There are challenges in diagnosing the mature T-cell leukemias. Firstly, because as a group of leukemias they’re quite rare and so in individual hospitals we won’t expect to see that many each year. There are certain characteristics for the T-cell leukemias that are quite characteristic for that particular type. So, for example, the patient that has ATLL, for example, often will have hypercalcemia, which we wouldn’t see in T-PLL, those patients that have got an accessory syndrome or cutaneous T-cell lymphoma with leukemic involvement, will obviously have the skin rashes associated with it. So, there can be very typical patients that behave as per the textbook kind of examples of those leukemias. But then there will be more tricky cases where they present in very different ways, not your typical way. Also, we’ve got the added complexity that some of our nodal T-cell lymphomas can present in a leukemic phase that can also add to the difficulty. So, I think just this is reflective probably of the heterogeneity of T-cell lymphomas and leukemias in general, that it’s not that we can do one single test or one single thing that will absolutely diagnose it, that we have to use everything, all our armamentarium to be able to come up with the diagnosis for the patient.
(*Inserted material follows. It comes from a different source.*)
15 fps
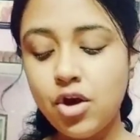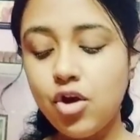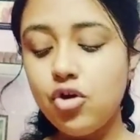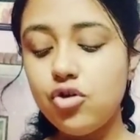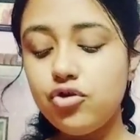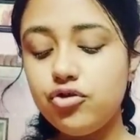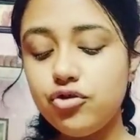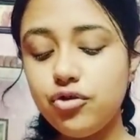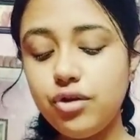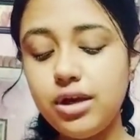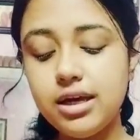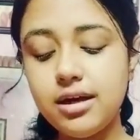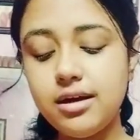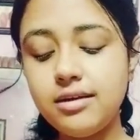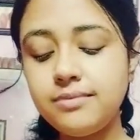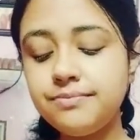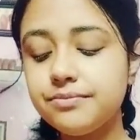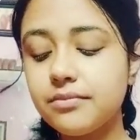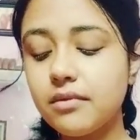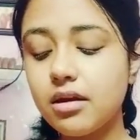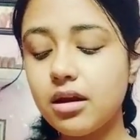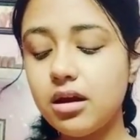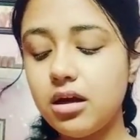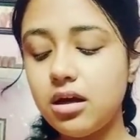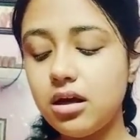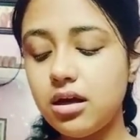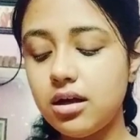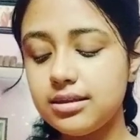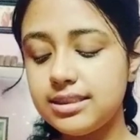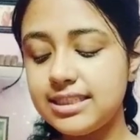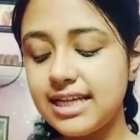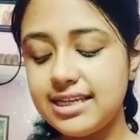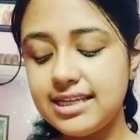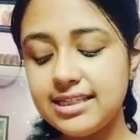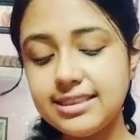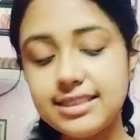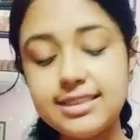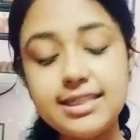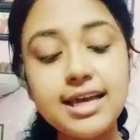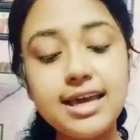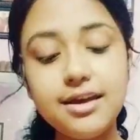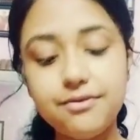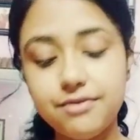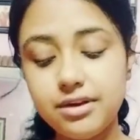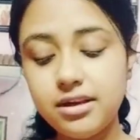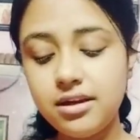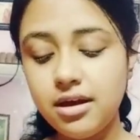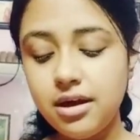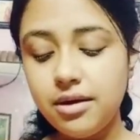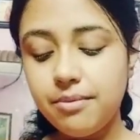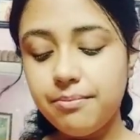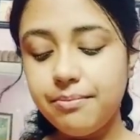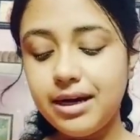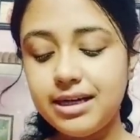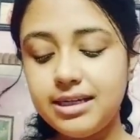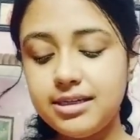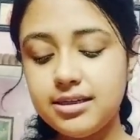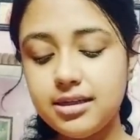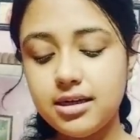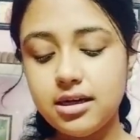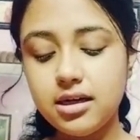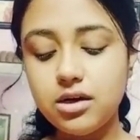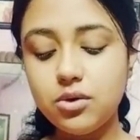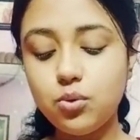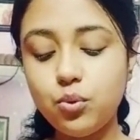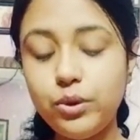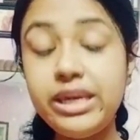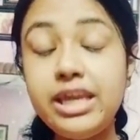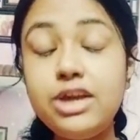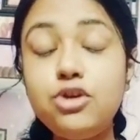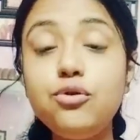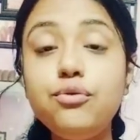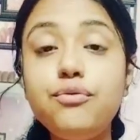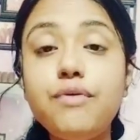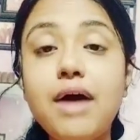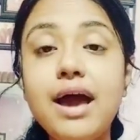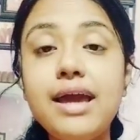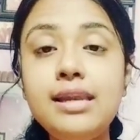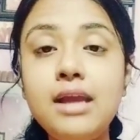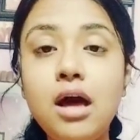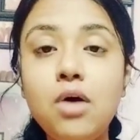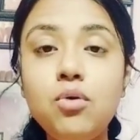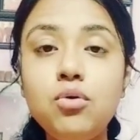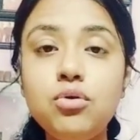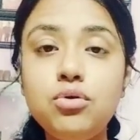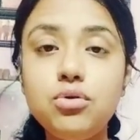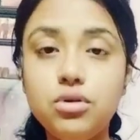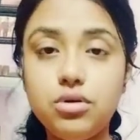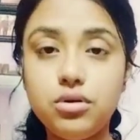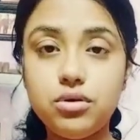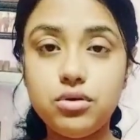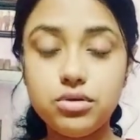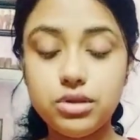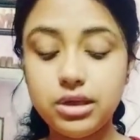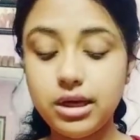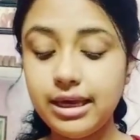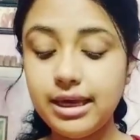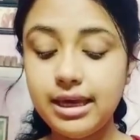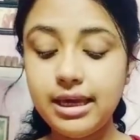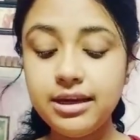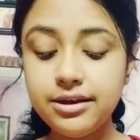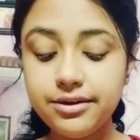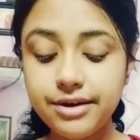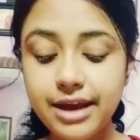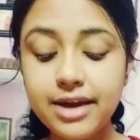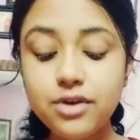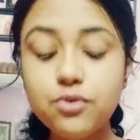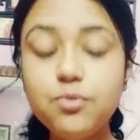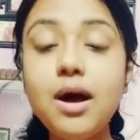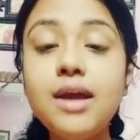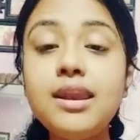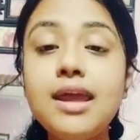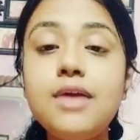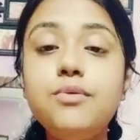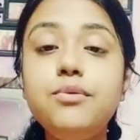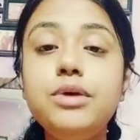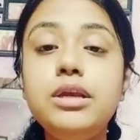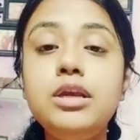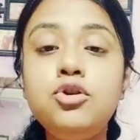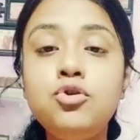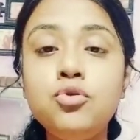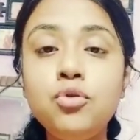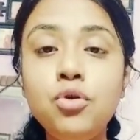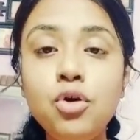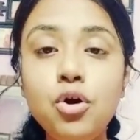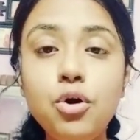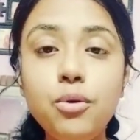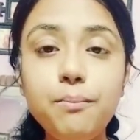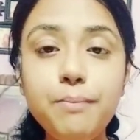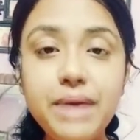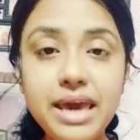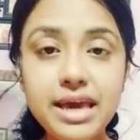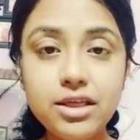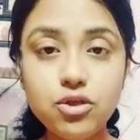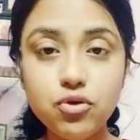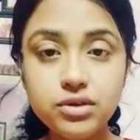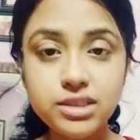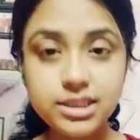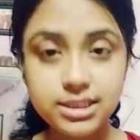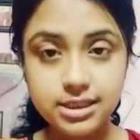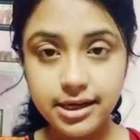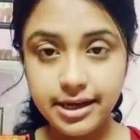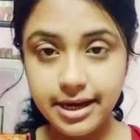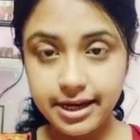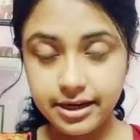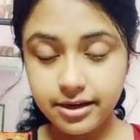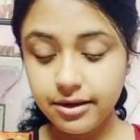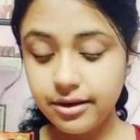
So here sentences are given, but we need to find out the incorrect one and we need to make those correct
So, by that I mean looking at the morphology, looking at the clinical picture, any genetic information, any cytogenetic information, and it’s putting everything together. So certainly, where I work at the Royal Marsden, I work very closely with the histopathologists but they can’t make the diagnosis alone. We have to work in combination with the genetic information and I think this was highlighted in the talk here at BSH by Professor De Jong when talking about that hierarchical diagnosis of malignancies in general.